[What the task requires]:
Exclude all pictures, then restate the entries below word for word.

Collected data entries:

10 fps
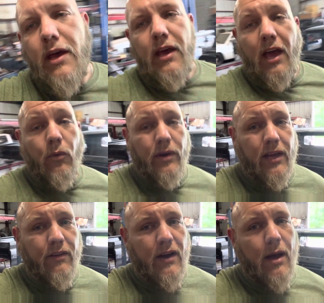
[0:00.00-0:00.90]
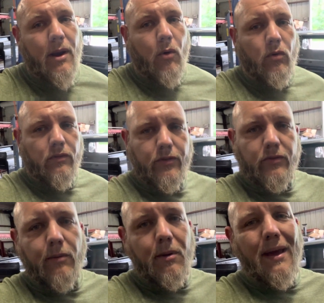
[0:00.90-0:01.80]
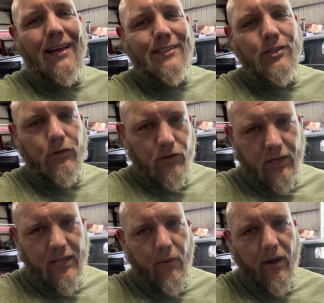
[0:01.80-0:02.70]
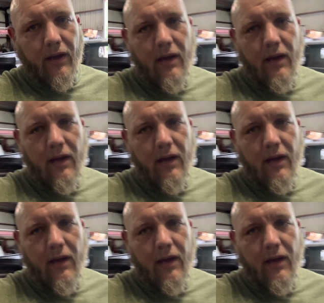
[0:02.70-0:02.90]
I want EFI, but I will do something to make it still look that way.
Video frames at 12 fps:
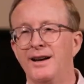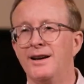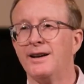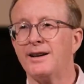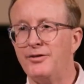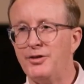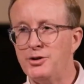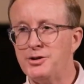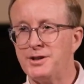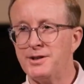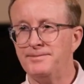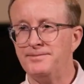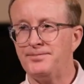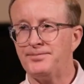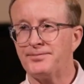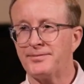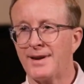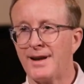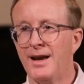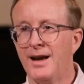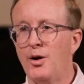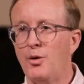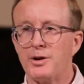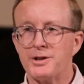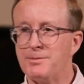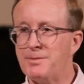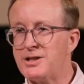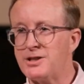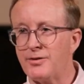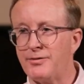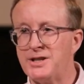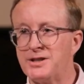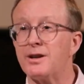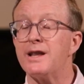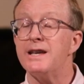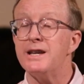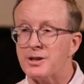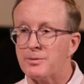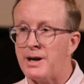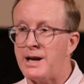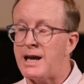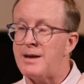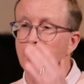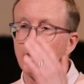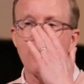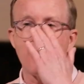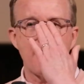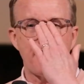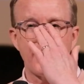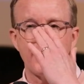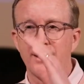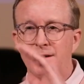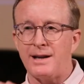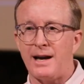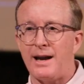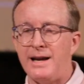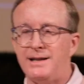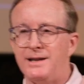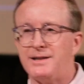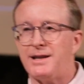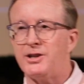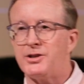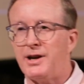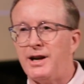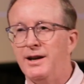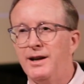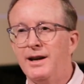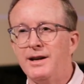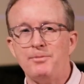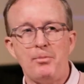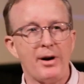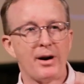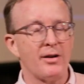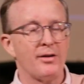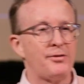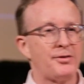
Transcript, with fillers: Confused? What's the message of Easter? The Easter Bunny came along about the 18th century, part of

[Solved exercise]:
10 fps
[0:00.00-0:00.90]
[0:00.90-0:01.80]
[0:01.80-0:02.70]
[0:02.70-0:02.90]
I want EFI, but I will do something to make it still look that way.
Video frames at 12 fps:
Transcript, with fillers: Confused? What's the message of Easter? The Easter Bunny came along about the 18th century, part of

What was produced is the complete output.